@Oxford OLP
Sep 26
Boccardo: key to success is early treatment with microsurgery #Lymphedema #breastcancer
Feldman: must make microsurgery available for all breast cancer patients undergoing lymph node dissection #Lymphedema #breastcancer #ESL2014
Feldman: Microsurgery very effective in preventing #Lymphedema after #breastcancer #ESL 2014
Feldman (New York): microsurgery is only approach that can prevent #Lymphedema #ESL 2014 Genoa
For me, these tweets were the most important of the whole meeting. Francesco Boccardo is an eminent surgeon from Genoa. He is thoughtful, intelligent, and highly scientific and realistic in his outlook.
He has studied preventative lymphatic microsurgery in patients having axillary clearance for breast cancer (this is where all of the lymph glands are taken from the armpit). He did a randomized controlled trial of microsurgery versus no microsurgery in these patients. A randomized controlled trial is where the patients are randomly assigned to either have microsurgery or not after their axillary clearance procedure. The surgeon doesn’t decide who gets the microsurgery, it is effectively a toss of the coin for the trial participants. This is really important, because if the surgeon gets to choose, she might introduce bias into the trial (e.g. only picking favourable patients for the microsurgery, and the higher risk patients for no microsurgery, which would bias the results in favour of microsurgery).
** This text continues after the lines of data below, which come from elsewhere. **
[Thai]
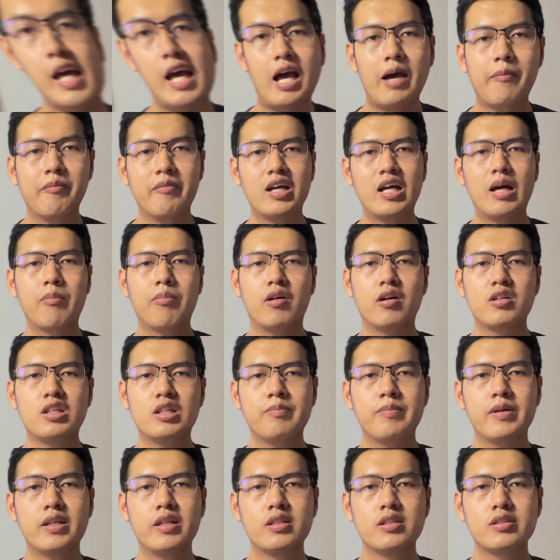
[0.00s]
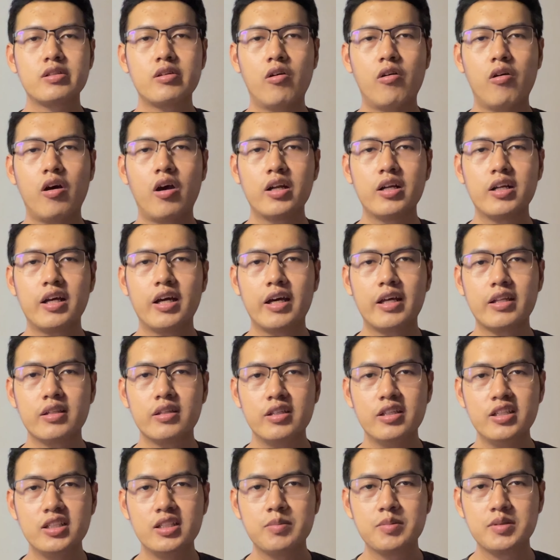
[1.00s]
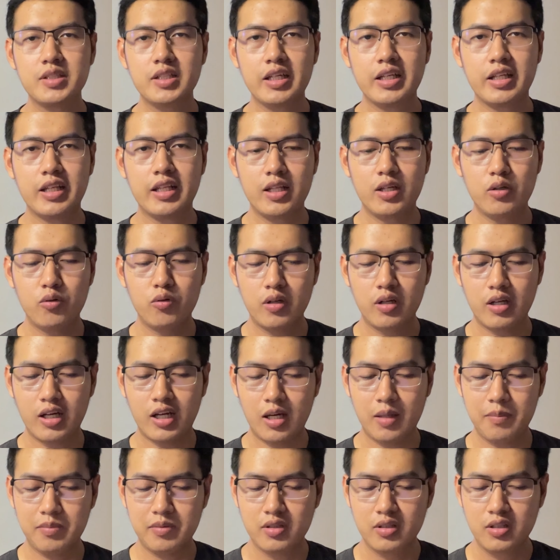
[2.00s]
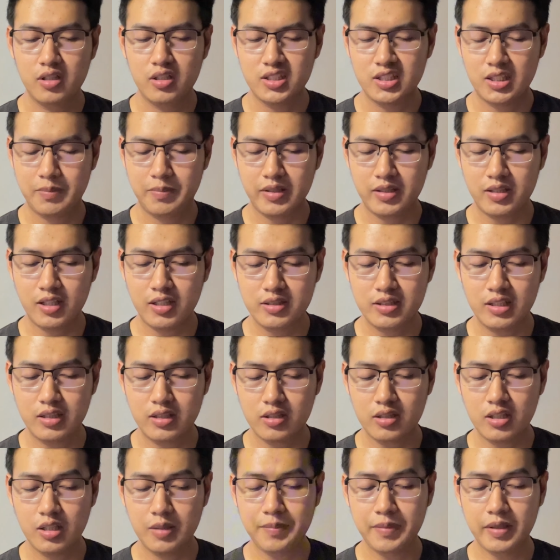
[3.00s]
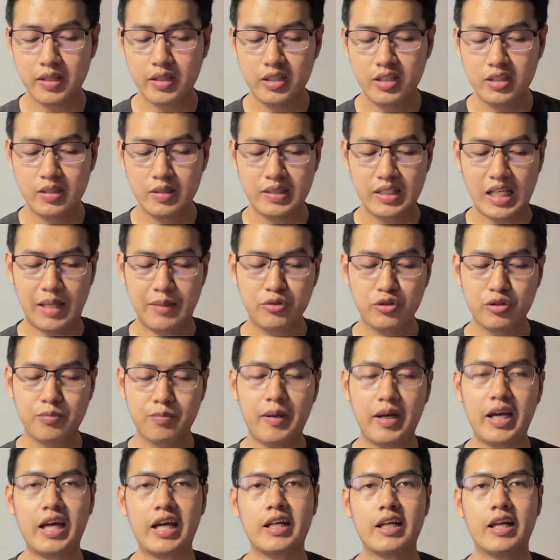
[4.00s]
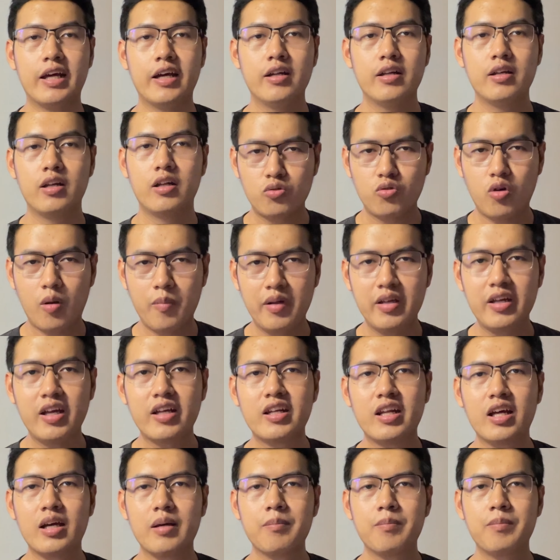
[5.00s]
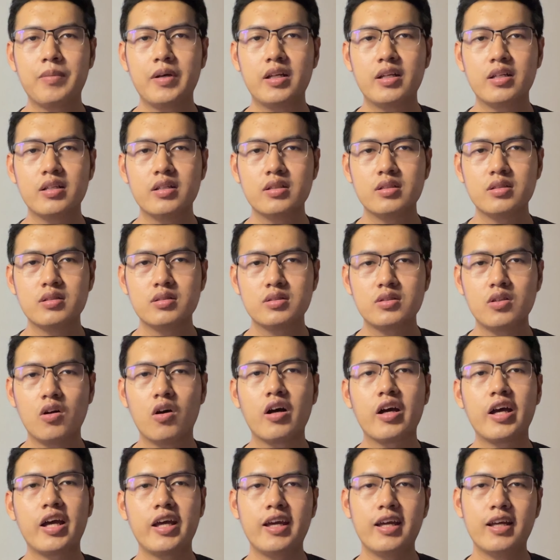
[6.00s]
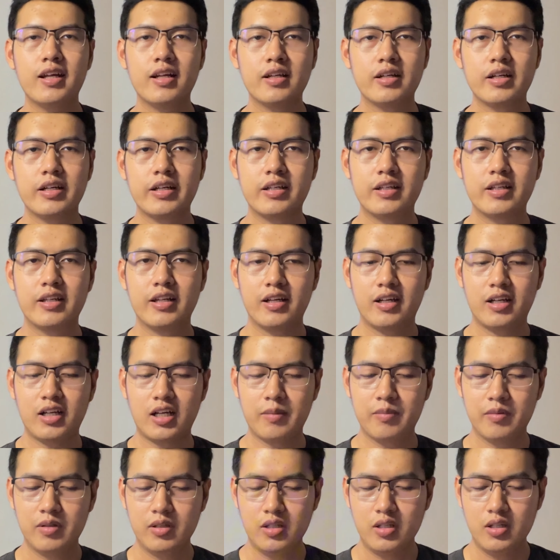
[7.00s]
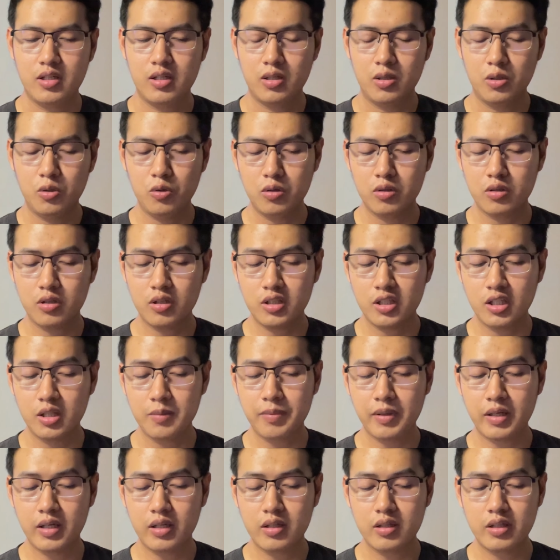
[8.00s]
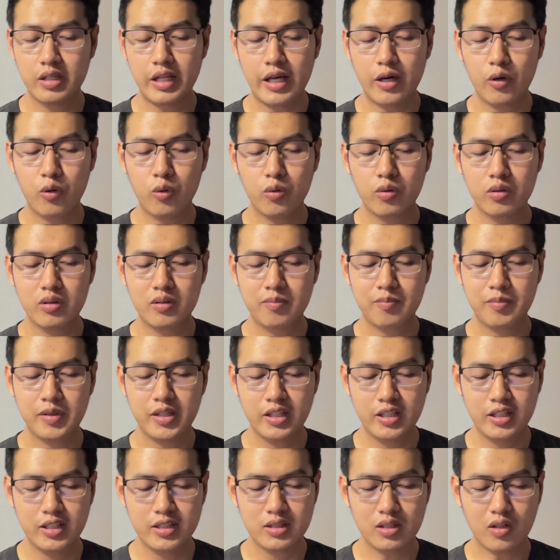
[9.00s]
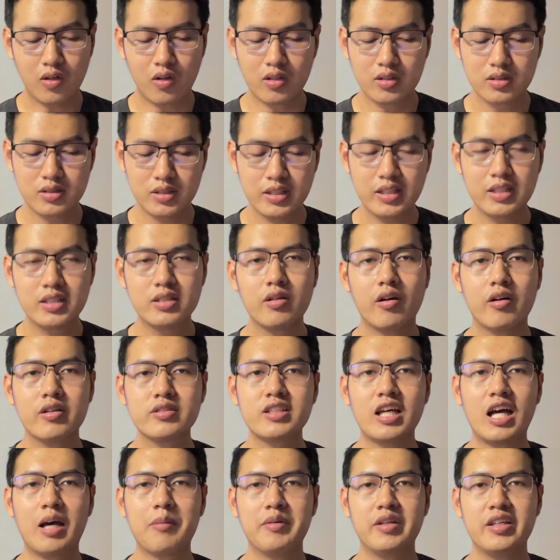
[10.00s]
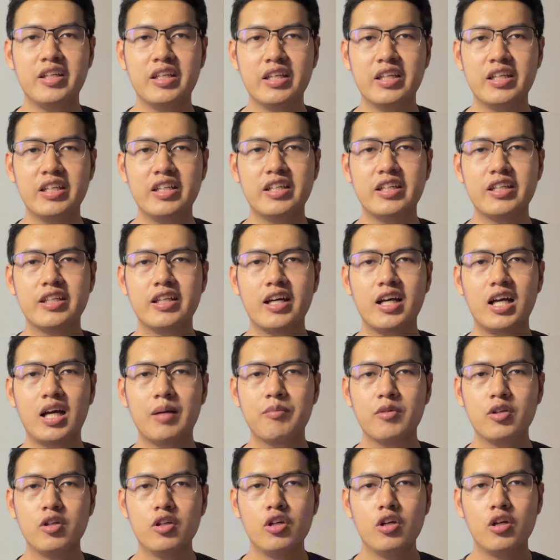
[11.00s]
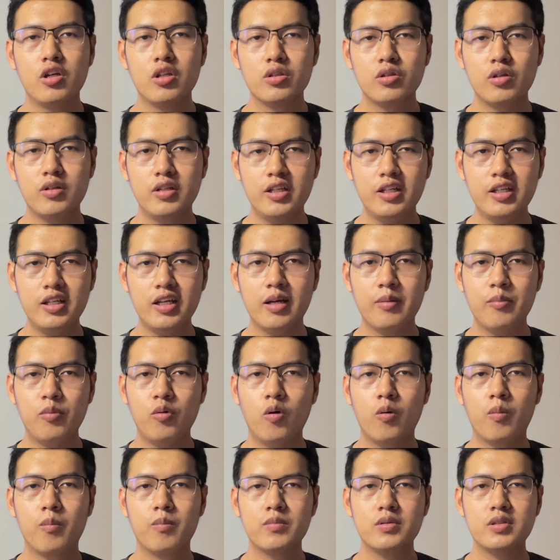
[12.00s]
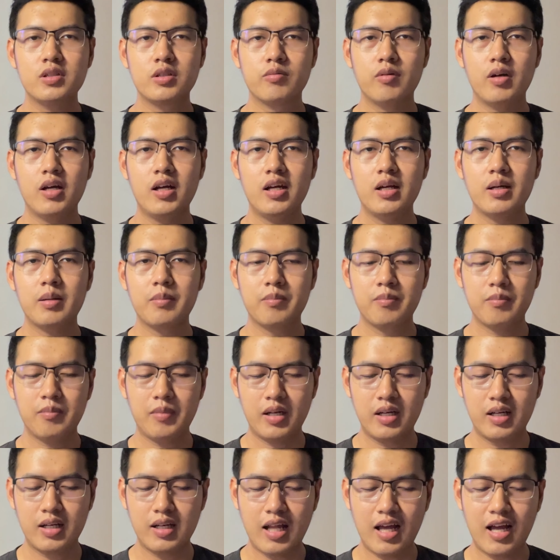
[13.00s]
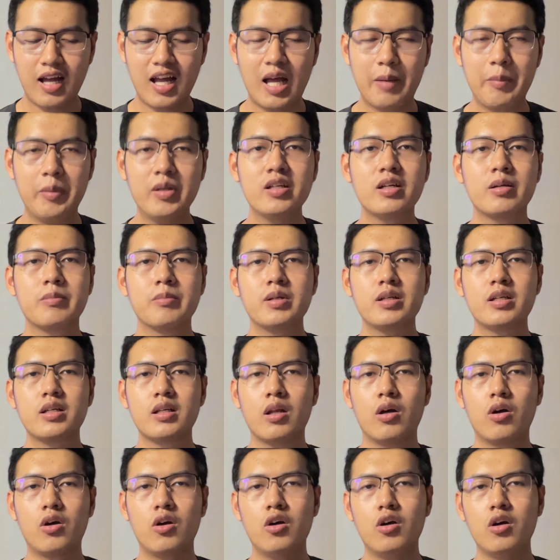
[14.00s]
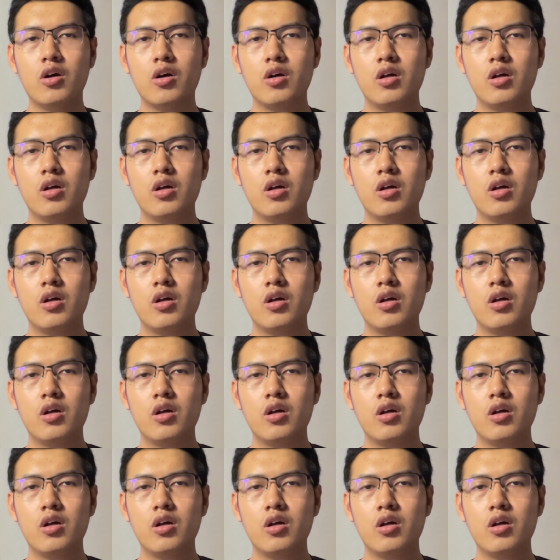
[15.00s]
3นะครับก็จะเป็นจอขนาด 24 นิ้วนะครับ สเปคจริงๆก็คือเป็น 23.8 นะ แล้วความละเอียดเนี่ยเป็น 2K เลยนะครับ รุ่นก็คือเป็น Dell P2423DE นะครับ ตัวนี้เนี่ยผมถือว่ามันราคาไม่ถึงหมื่น แล้วก็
In this trial, after 18 months of follow up, 30% of patients who didn’t have microsurgery developed lymphoedema. In contrast, only 4% of patients who had the microsurgery developed lymphoedema.
This is an amazing result.
I think that deserves repeating!
This is an amazing result.
It shows that we can prevent lymphoedema in patients undergoing treatment for breast cancer. Similar results have been reported from Japan in patients undergoing treatment for gynaecological cancer (e.g. womb cancer or cervical cancer).
Sheldon Feldman is a breast surgeon from New York. He has put together a team to provide this treatment to his breast cancer patients. Their team has managed to reproduce these preventative results.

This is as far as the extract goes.